**Dataset entries**
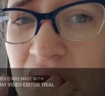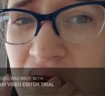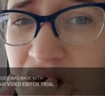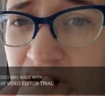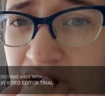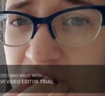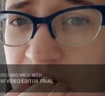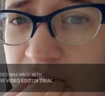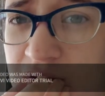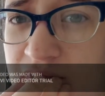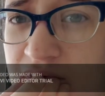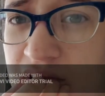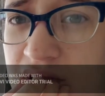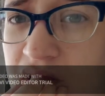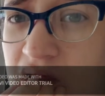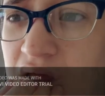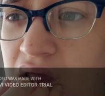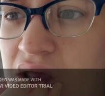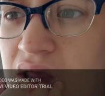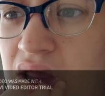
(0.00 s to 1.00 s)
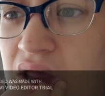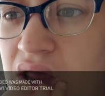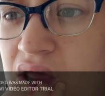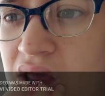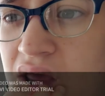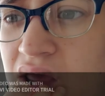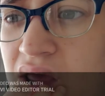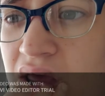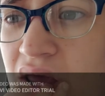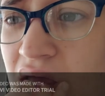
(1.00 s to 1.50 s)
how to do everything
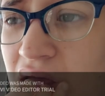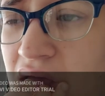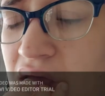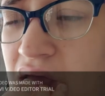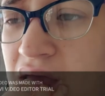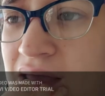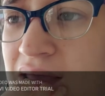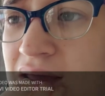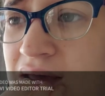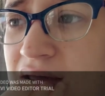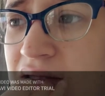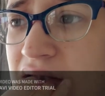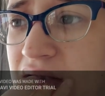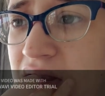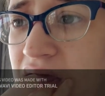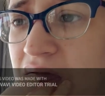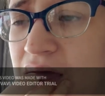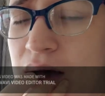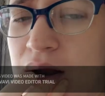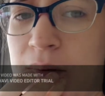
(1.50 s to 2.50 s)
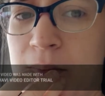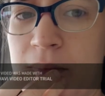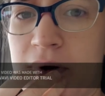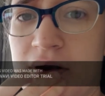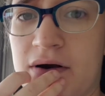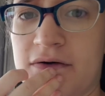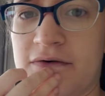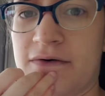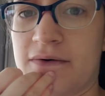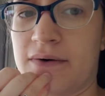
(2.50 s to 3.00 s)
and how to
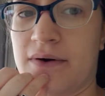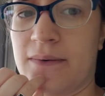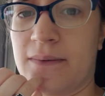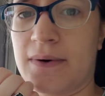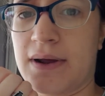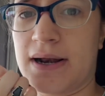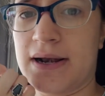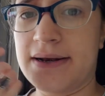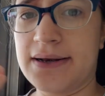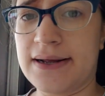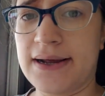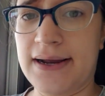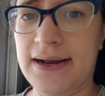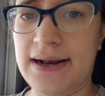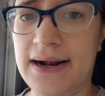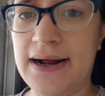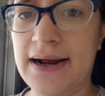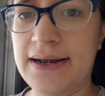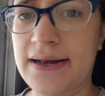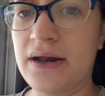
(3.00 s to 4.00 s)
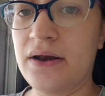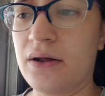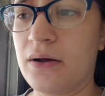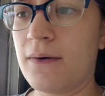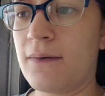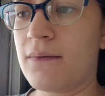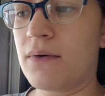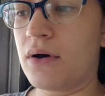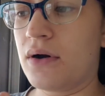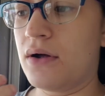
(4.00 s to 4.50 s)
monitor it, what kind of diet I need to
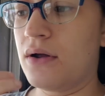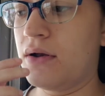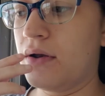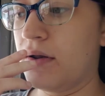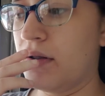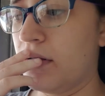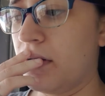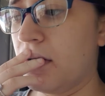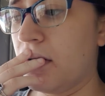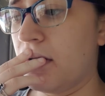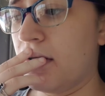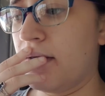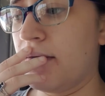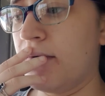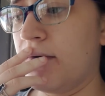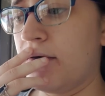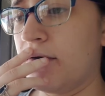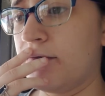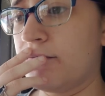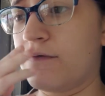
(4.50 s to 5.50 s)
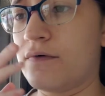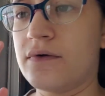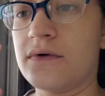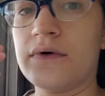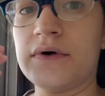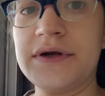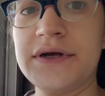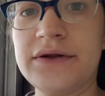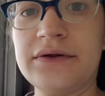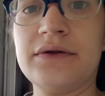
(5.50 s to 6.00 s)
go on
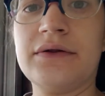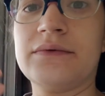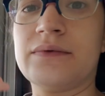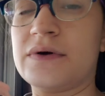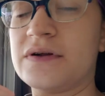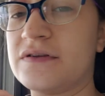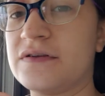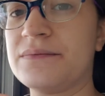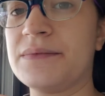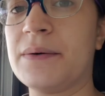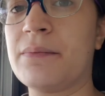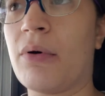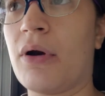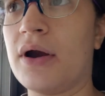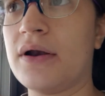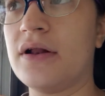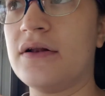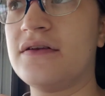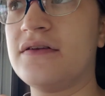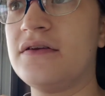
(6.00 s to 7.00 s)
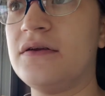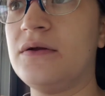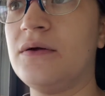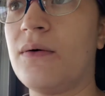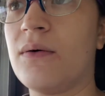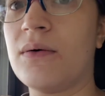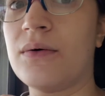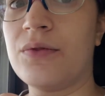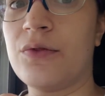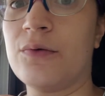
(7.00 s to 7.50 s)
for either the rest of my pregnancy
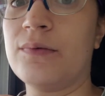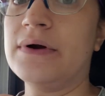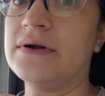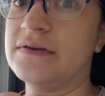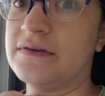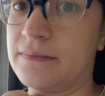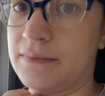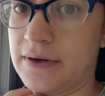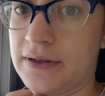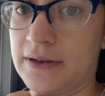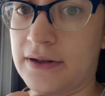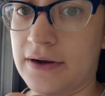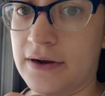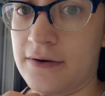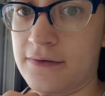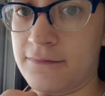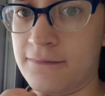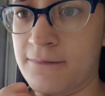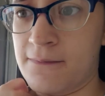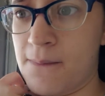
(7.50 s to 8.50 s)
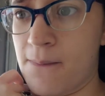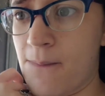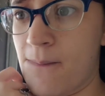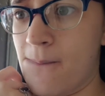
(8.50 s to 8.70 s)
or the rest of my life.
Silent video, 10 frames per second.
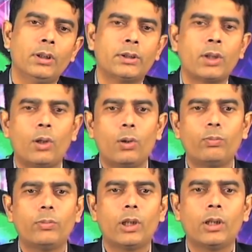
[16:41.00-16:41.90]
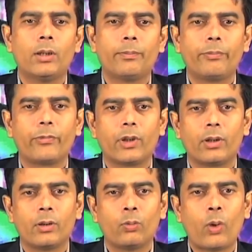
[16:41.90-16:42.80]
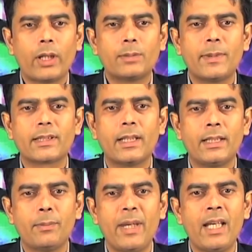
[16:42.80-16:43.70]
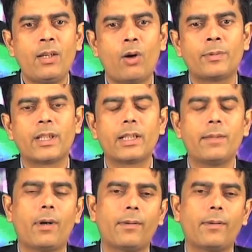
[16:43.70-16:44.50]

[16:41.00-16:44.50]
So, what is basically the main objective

--

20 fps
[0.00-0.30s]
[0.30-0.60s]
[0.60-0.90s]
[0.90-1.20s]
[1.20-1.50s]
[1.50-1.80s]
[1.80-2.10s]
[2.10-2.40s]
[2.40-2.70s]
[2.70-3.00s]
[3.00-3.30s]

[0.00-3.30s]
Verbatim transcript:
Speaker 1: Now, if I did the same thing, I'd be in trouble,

**What you will do**
Out of the records above, please copy exactly the lines from the line with "(0.00 s to 1.00 s)" up to and including the line with "(6.00 s to 7.00 s)", minus the pictures.

**Answer section**
(0.00 s to 1.00 s)
(1.00 s to 1.50 s)
how to do everything
(1.50 s to 2.50 s)
(2.50 s to 3.00 s)
and how to
(3.00 s to 4.00 s)
(4.00 s to 4.50 s)
monitor it, what kind of diet I need to
(4.50 s to 5.50 s)
(5.50 s to 6.00 s)
go on
(6.00 s to 7.00 s)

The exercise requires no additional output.